Secara lebih rinci, Suminto A. Sayuti 1997: 101 berpendapat bahwa sudut pandang yang umum digunakan pengarang dibagi menjadi empat jenis,
yakni: 1 sudut pandang first-person-central atau akuan-sertaan tokoh sentral cerita adalah pengarang yang secara langsung terlibat dalam cerita; 2 sudut
pandang first-person-peripheral atau akuan-taksertan tokoh “aku” pengarang biasanya hanya menjadi pembantu atau pangantar tokoh lain yang lebih
penting; 3 sudut pandang third-person-omniscient atau diaan-mahatahu pengarang berada di luar cerita, biasanya pengarang hanya menjadi seorang
pengamat yang mahatahu dan bahkan mampu berdialog langsung dengan pembaca; dan 4 sudut pandang third-person-limited atau diaan-terbatas
pengarang menggunakan orang ketiga sebagai pencerita yang terbatas hak berceritanya.

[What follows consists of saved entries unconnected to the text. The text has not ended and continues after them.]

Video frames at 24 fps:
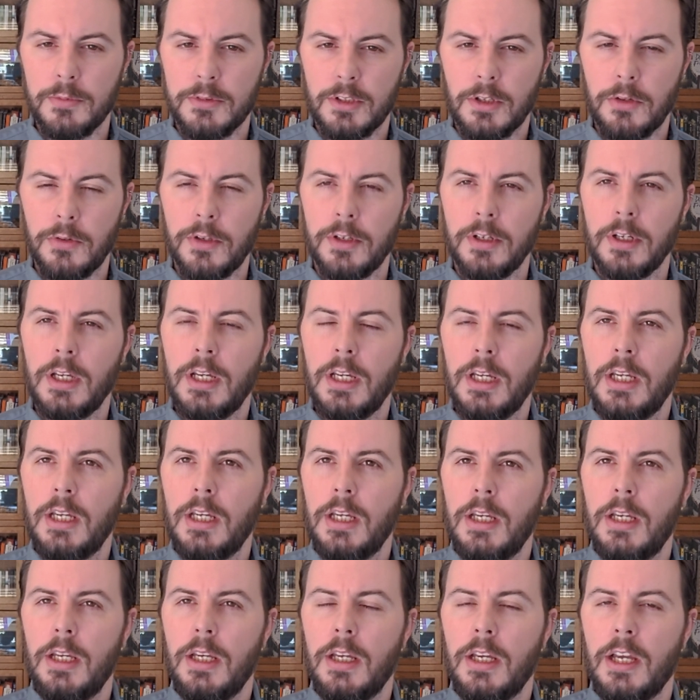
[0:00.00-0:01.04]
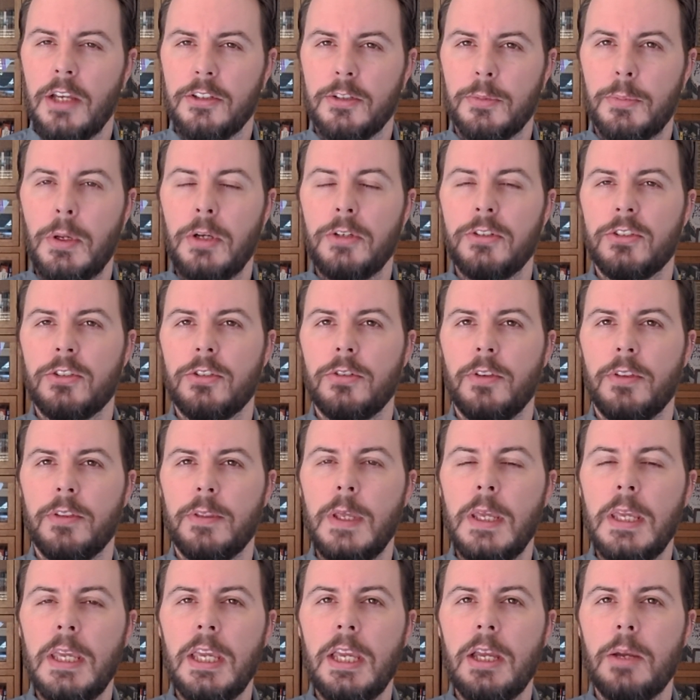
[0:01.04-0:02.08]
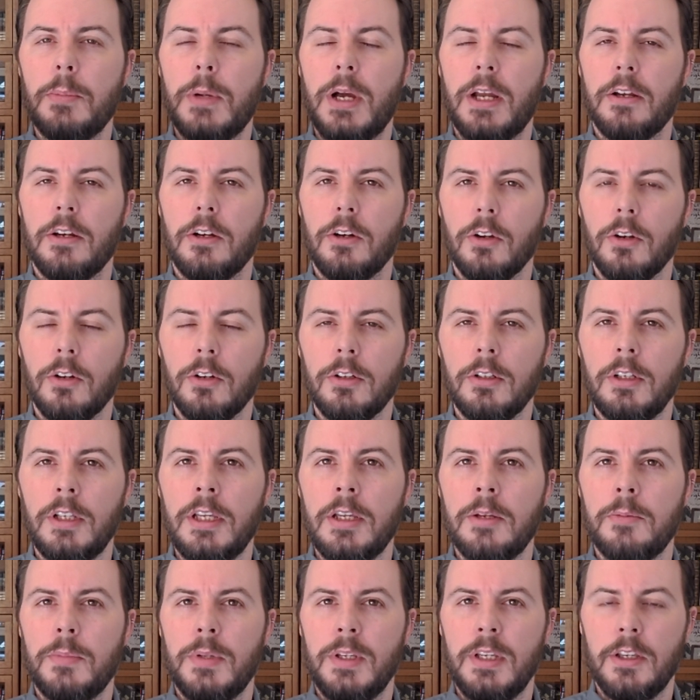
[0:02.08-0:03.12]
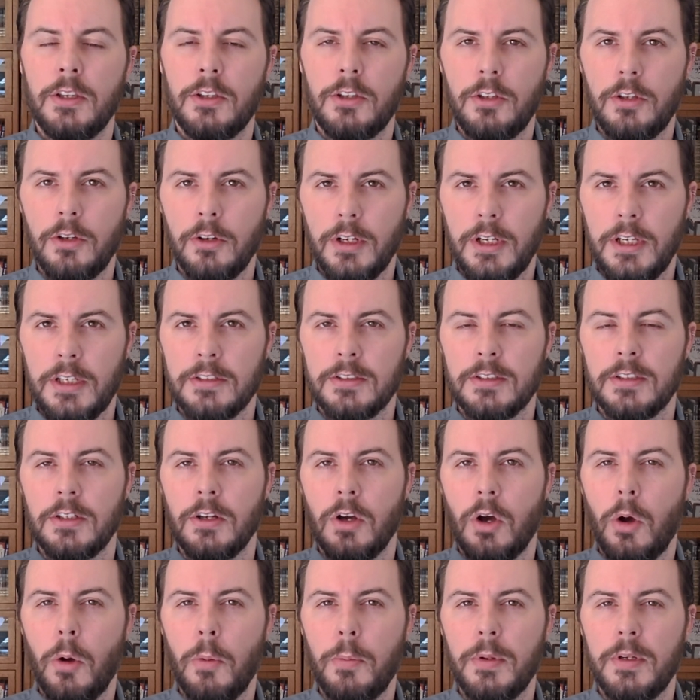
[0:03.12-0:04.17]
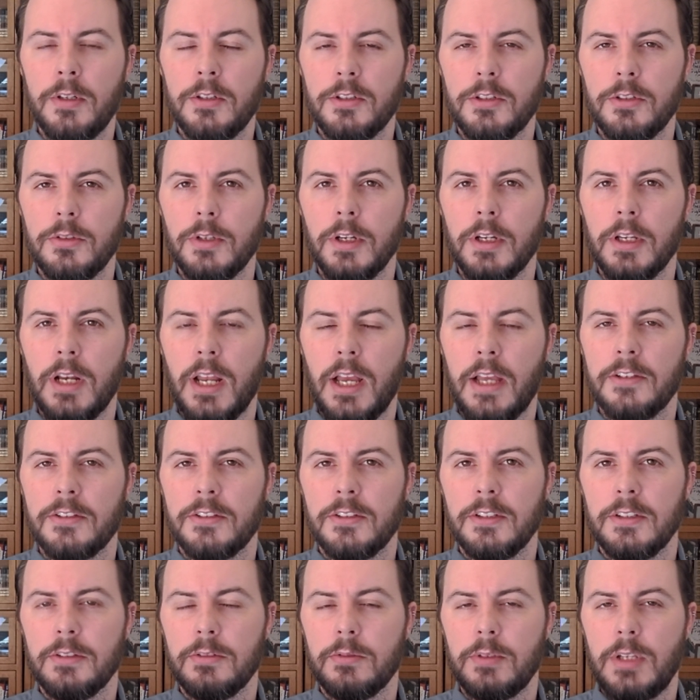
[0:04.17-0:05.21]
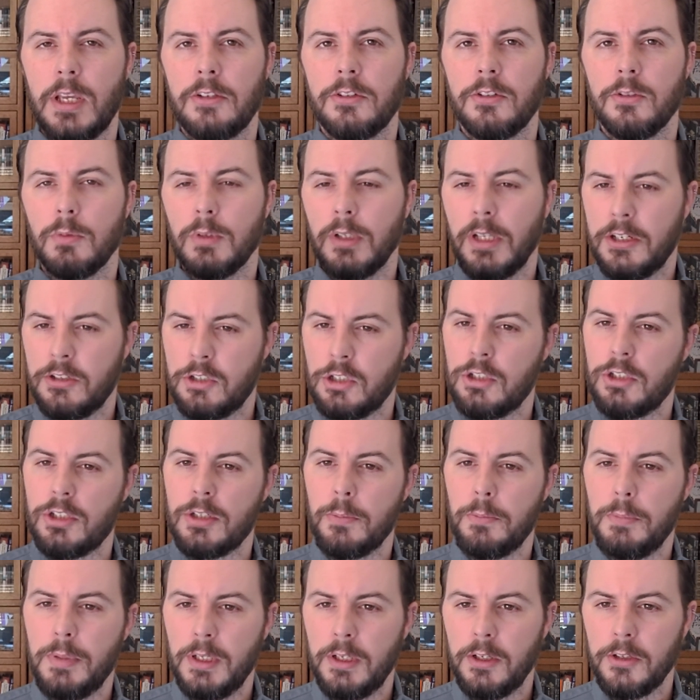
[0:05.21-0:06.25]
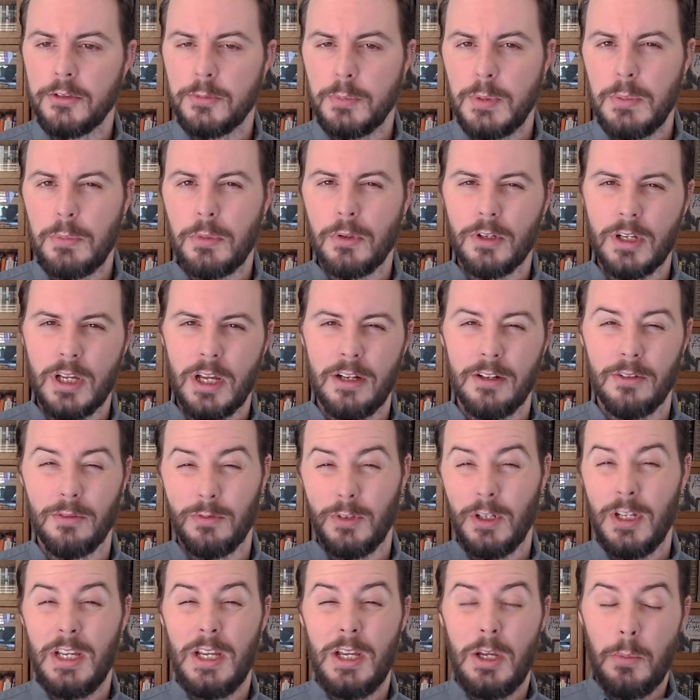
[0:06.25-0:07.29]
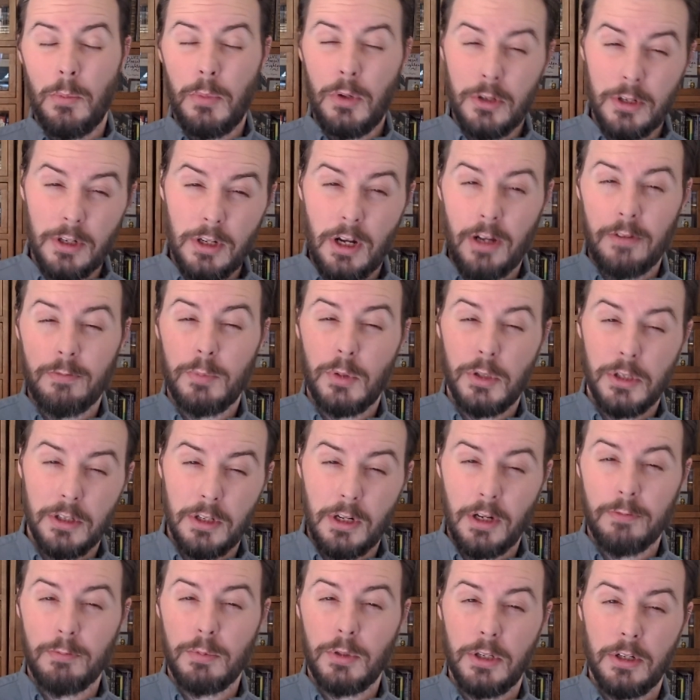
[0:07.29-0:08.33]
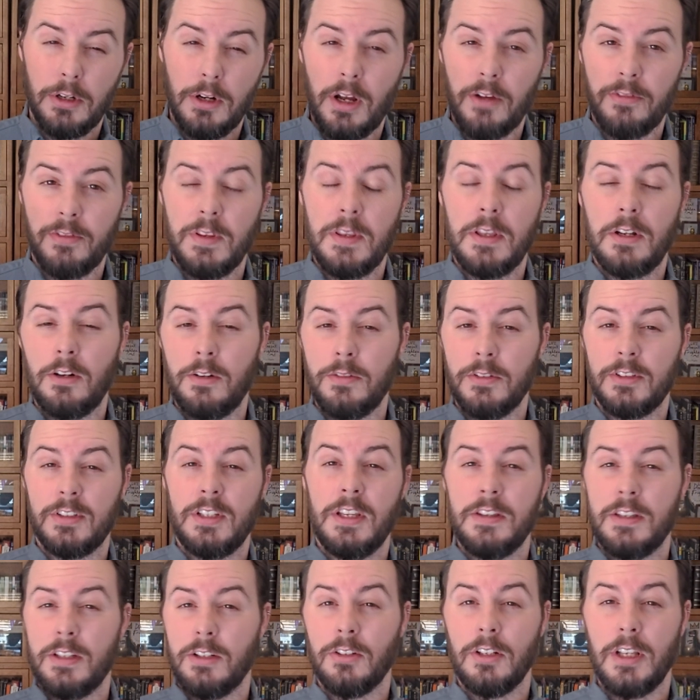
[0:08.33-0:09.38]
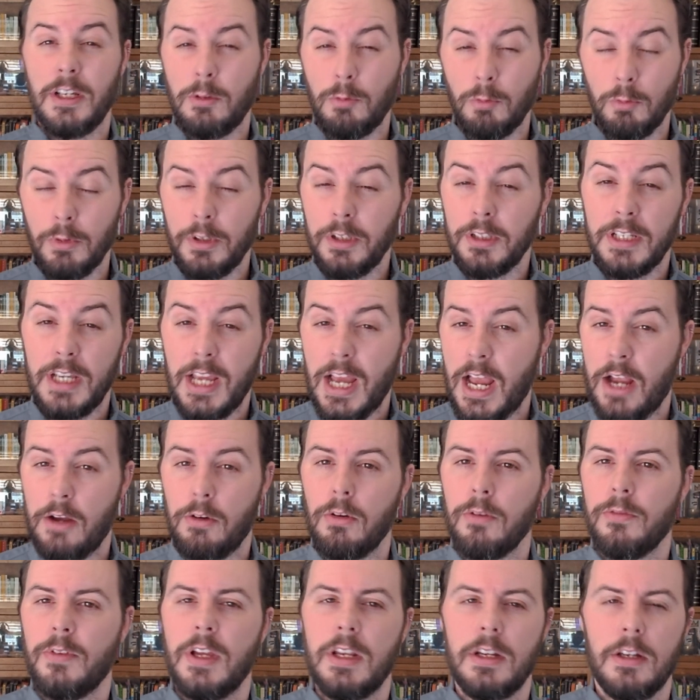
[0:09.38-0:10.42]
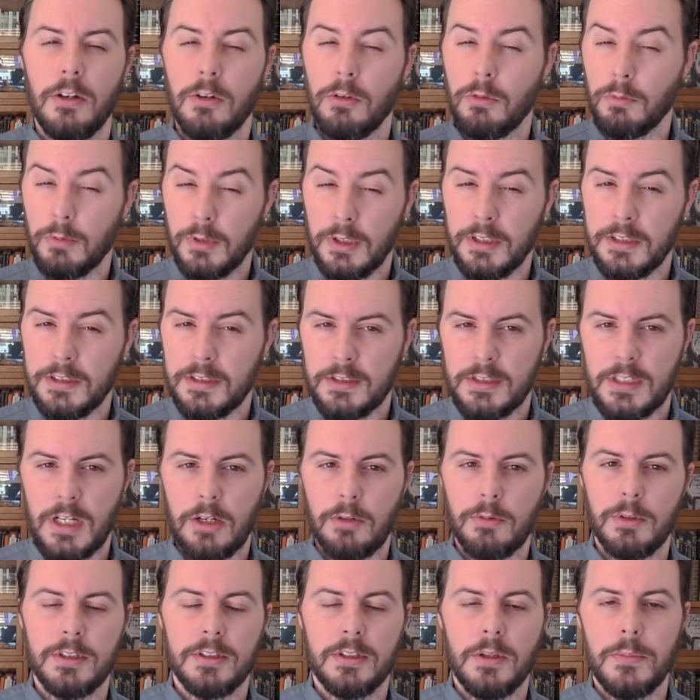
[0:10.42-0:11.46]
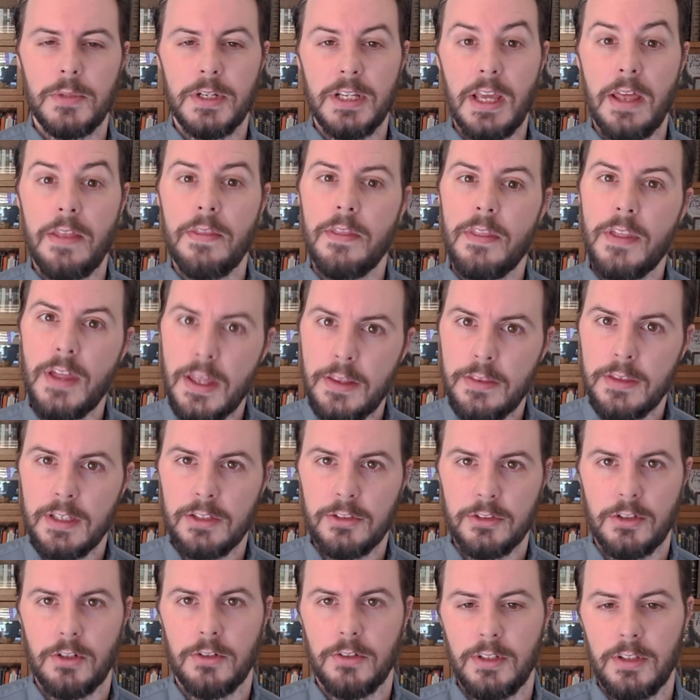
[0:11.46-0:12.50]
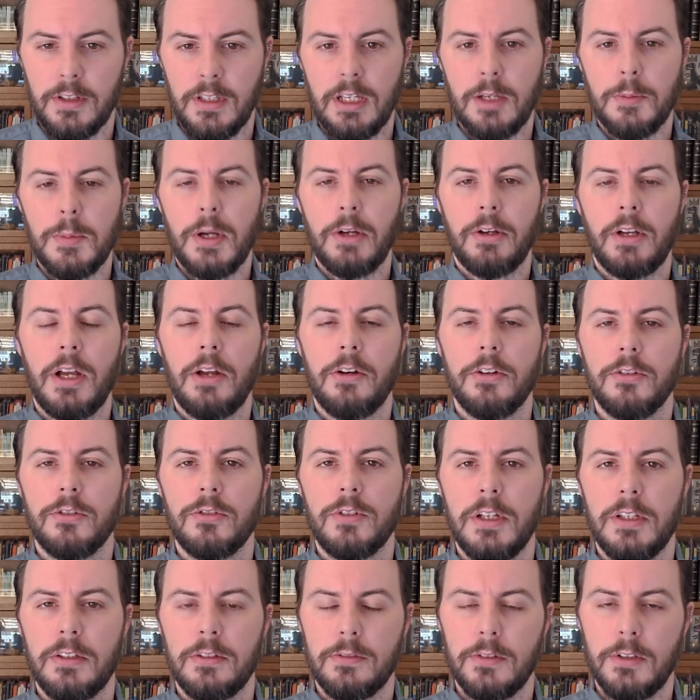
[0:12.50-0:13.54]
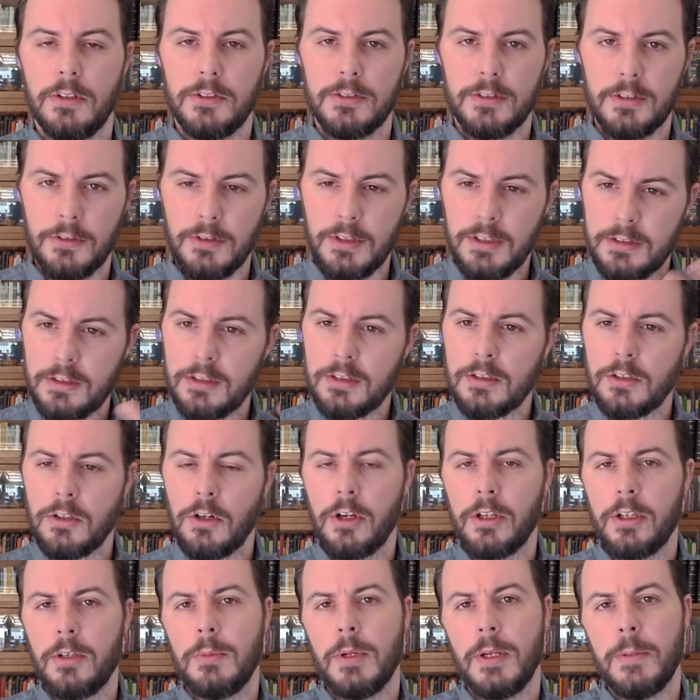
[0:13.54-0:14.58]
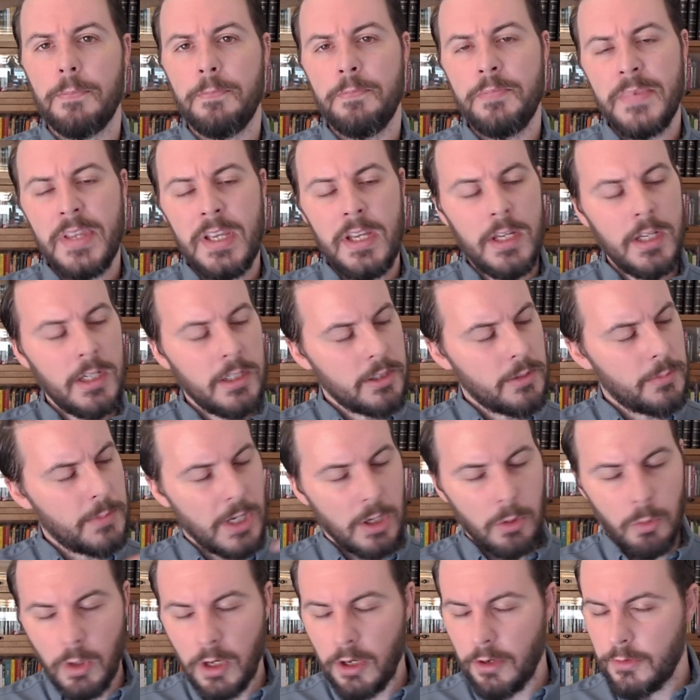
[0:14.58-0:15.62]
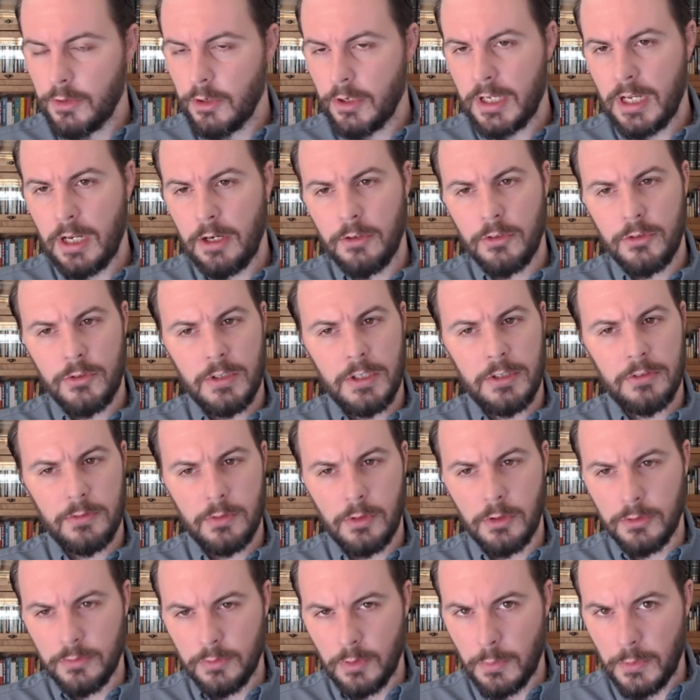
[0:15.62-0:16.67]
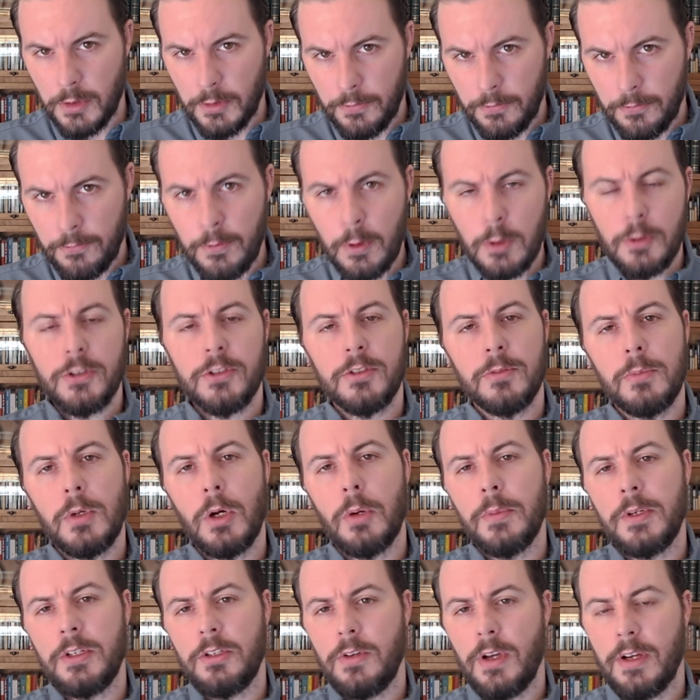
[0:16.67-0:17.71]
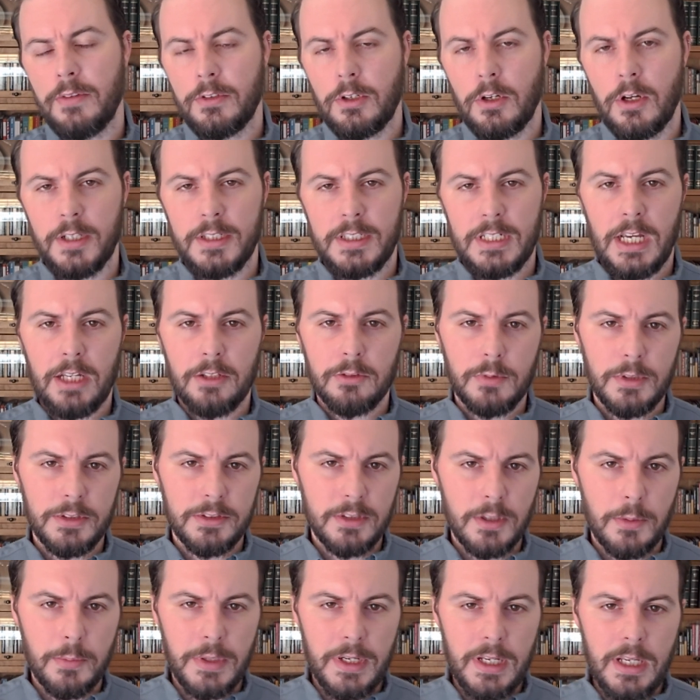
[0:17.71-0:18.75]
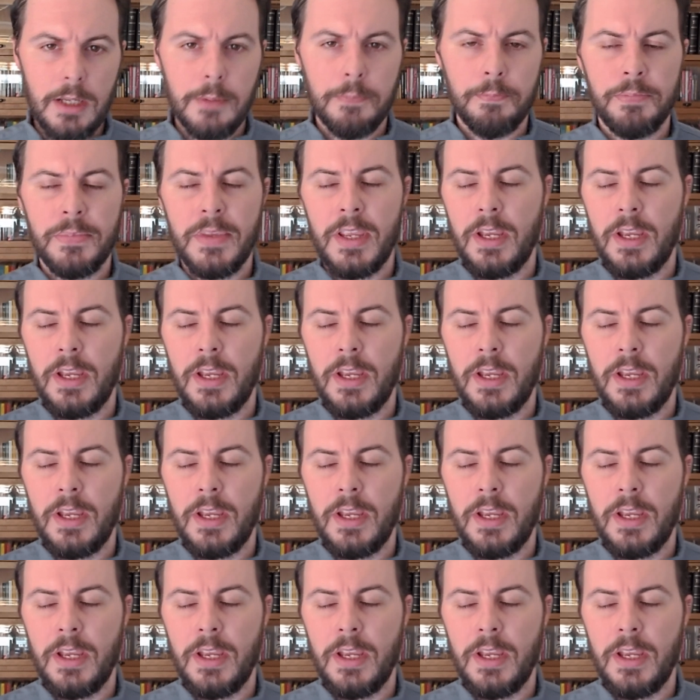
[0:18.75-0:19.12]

So as opposed to thinking about it early and being curious and open to it as the relationship builds. People kind of put it off, and then all of a sudden they're like really aggravated or really stuck with somebody, and then they start to think about countertransference. So this is an argument to be aware of your countertransference from the first moment you have contact with somebody,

Di pihak lain, Burhan Nurgiyantoro 2005: 256-271 menyebutkan bahwa sudut pandang dapat dibedakan menjadi tiga, yaitu: 1 sudut pandang
persona ketiga: “dia” “dia” mahatahu dan “dia” terbatas atau sebagai pengamat; 2 sudut pandang persona pertama: “aku” “aku” tokoh utama dan
“aku” tokoh tambahan; dan 3 sudut pandang campuran dapat berupa penggunaan sudut pandang persona ketiga dengan teknik “dia” mahatahu dan
“dia” sebagai pengamat, persona pertama dengan teknik “aku” sebagai tokoh utama dan “aku” tambahan atau sebagai saksi, bahkan dapat berupa campuran
antara persona pertama dan ketiga, antara “aku” dan “dia” sekaligus.
Berdasarkan beberapa pendapat di atas, dapat disimpulkan bahwa sudut pandang pengarang adalah strategi atau teknik yang digunakan
pengarang untuk menempatkan dirinya dalam sebuah cerita. Sudut pandang dapat pula diartikan sebagai pusat pengisahan. Berdasarkan pandangan
pengarang ini pulalah pembaca mengikuti jalannya cerita dan memahami temanya.